In April 1970 the Historical Society of Chestnut Hill, an old garden suburb of Philadelphia, organized a public panel to discuss the future of their community. The venue had to be changed to accommodate the 800 people who showed up. I suspect that the audience, which included many students, was drawn less by the subject than by the panelists: Louis Kahn, Robert Venturi, and Romaldo Giurgola. The local newspaper referred to them as “three of America’s foremost architects” and “today’s pacesetters.” Kahn was already a national figure; Venturi had built little and was probably best known for Complexity and Contradiction in Architecture, published in 1966, although the house that he had recently designed for his mother had caused ripples in the architectural world; Giurgola was head of Columbia’s department of architecture and his architectural career was taking off, he had just designed the American embassy in Bogotá. All three had built houses in Chestnut Hill: Kahn the Margaret Esherick house, a little gem; Venturi the Vanna Venturi House, his mother’s house; and Giurgola the Dorothy White House. By curious coincidence all three houses were for single women.

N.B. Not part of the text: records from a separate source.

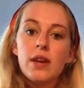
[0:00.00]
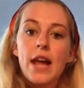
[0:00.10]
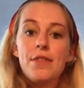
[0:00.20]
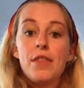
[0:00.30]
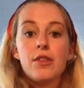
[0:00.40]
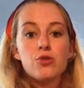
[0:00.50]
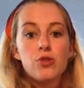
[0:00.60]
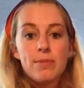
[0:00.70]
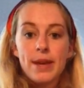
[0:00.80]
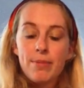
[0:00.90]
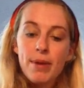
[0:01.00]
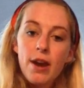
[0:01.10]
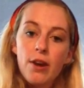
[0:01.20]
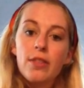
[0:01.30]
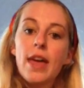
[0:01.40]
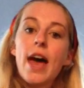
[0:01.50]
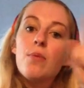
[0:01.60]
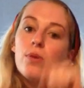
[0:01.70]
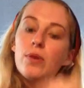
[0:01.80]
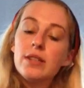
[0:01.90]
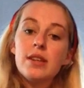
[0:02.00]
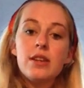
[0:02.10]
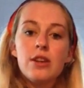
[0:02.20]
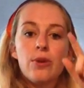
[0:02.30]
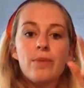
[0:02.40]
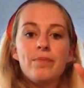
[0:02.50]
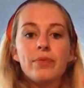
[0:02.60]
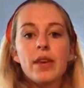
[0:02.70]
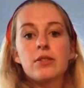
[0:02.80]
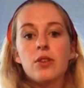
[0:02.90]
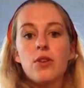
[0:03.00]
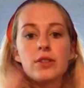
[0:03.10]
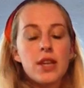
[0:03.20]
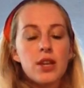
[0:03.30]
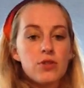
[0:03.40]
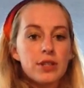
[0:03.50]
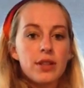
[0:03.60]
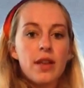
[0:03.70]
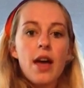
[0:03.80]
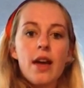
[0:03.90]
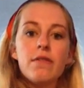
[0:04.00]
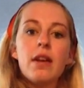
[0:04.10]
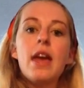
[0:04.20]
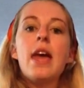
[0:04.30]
and then the tree being bare, that will continue. As long as that tree's alive,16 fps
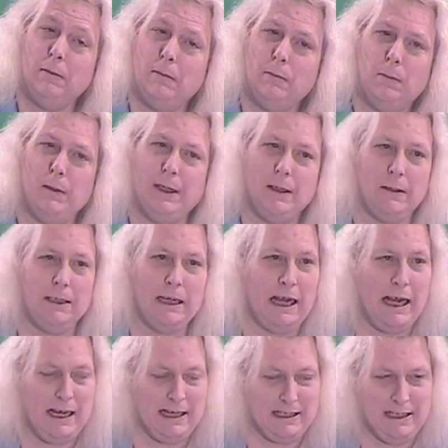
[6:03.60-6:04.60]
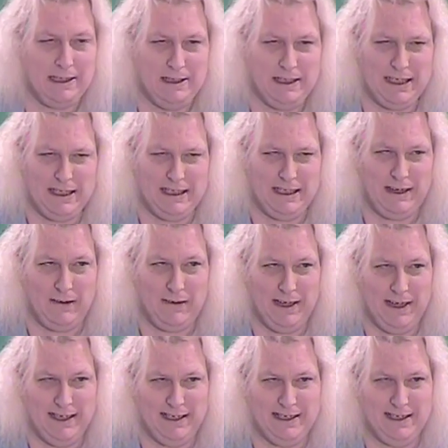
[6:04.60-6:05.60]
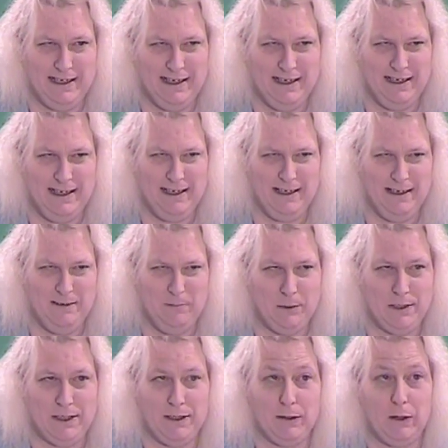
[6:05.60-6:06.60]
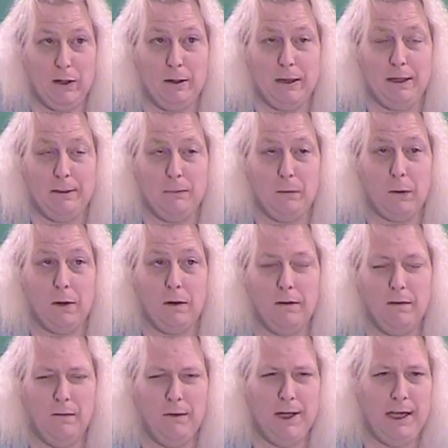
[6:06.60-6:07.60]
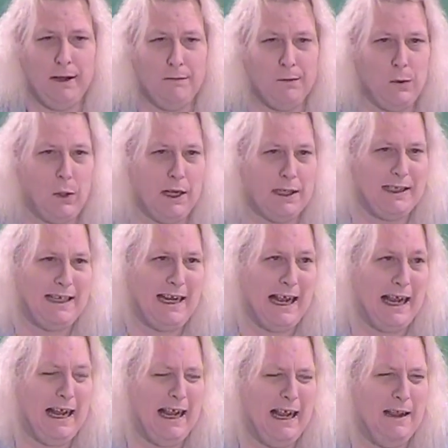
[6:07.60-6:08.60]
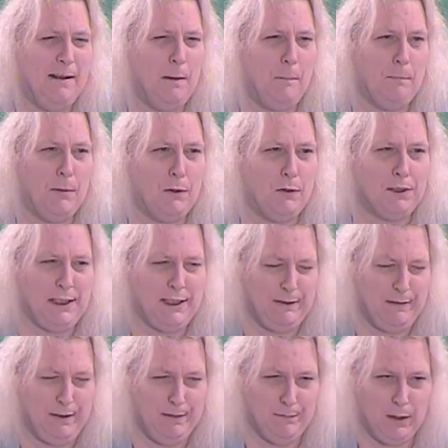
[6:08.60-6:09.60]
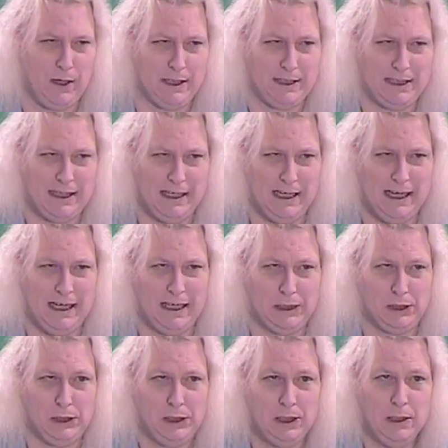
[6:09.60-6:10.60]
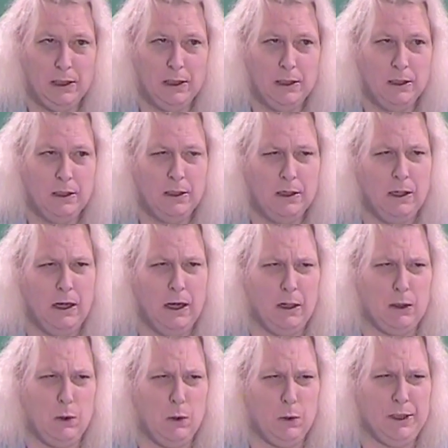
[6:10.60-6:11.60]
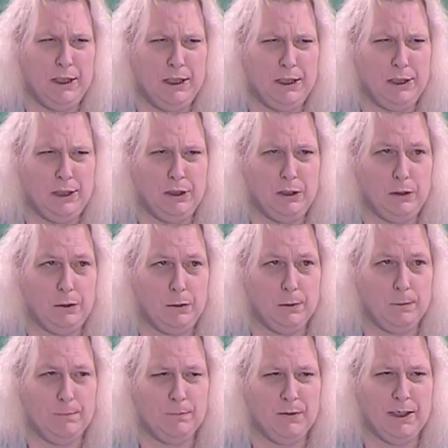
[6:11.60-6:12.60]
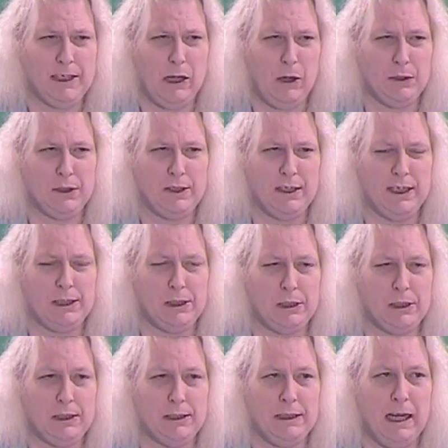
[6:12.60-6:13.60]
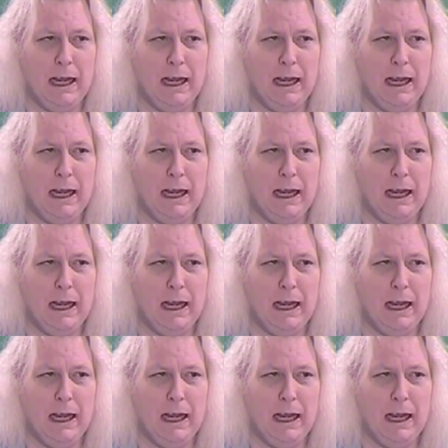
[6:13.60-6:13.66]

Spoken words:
We're not centurions material anymore. We have lost that ability. We have lost that edge, according to the calculation.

Almost fifty years later the reputations of the “pacesetters” have taken different courses. That of Kahn, who died only four years after the Chestnut Hill panel, has, if anything, grown; his place in history is secure. Venturi’s reputation is harder to assess. Few later projects lived up to the promise of his mother’s house (my favorite is the Sainsbury Wing of the National Gallery in London), and the demise of postmodernism didn’t help, despite the architect’s vain attempt to disassociate himself from that movement. Giurgola received the AIA Gold Medal in 1982, but a well-intentioned effort to expand Kahn’s Kimbell Art Museum savaged his reputation and he ended up moving to Australia, where he had won a competition to design Parliament House in the national capital. Like Harry Seidler before him, he seems destined to be remembered—if he is remembered at all—as a purely regional star.
Kahn, Venturi and Giurgola are sometime lumped together as belonging to the “Philadelphia School.” That is hyperbole—they were very different sorts of architects. It is said that at the dinner after the Chestnut Hill panel, they hardly spoke to each other. Still, it would have been interesting to be a fly on the wall.
When Giurgola died on 16 May, one Sydney newspaper described him as “renowned and revered”. His Australian Parliament House in Canberra (he designed the building, not the city) seems to me terribly underrated. It should be seen as one of the world’s great buildings.
I’ve worked in and visited it many times over the years, and am always knocked sideways by how well it does its jobs, from the chambers, to the executive offices, to the public areas, to the iconic simplicity of the external forms. The symbolism of a Parliament which people can walk on top of is pretty much perfect.
I think it was the Canadian commentator Mark Steyn who said that the building changed his mind about the possibility of having a piece of modern architecture transmit dignity and authority.
And after all that, it’s simply beautiful in a startling number of different ways. He was very welcome in Canberra and rightly took great pride in what he had wrought. No wonder. If I’d built something that significant and that good, I’d want to look at it every day for the rest of my life too.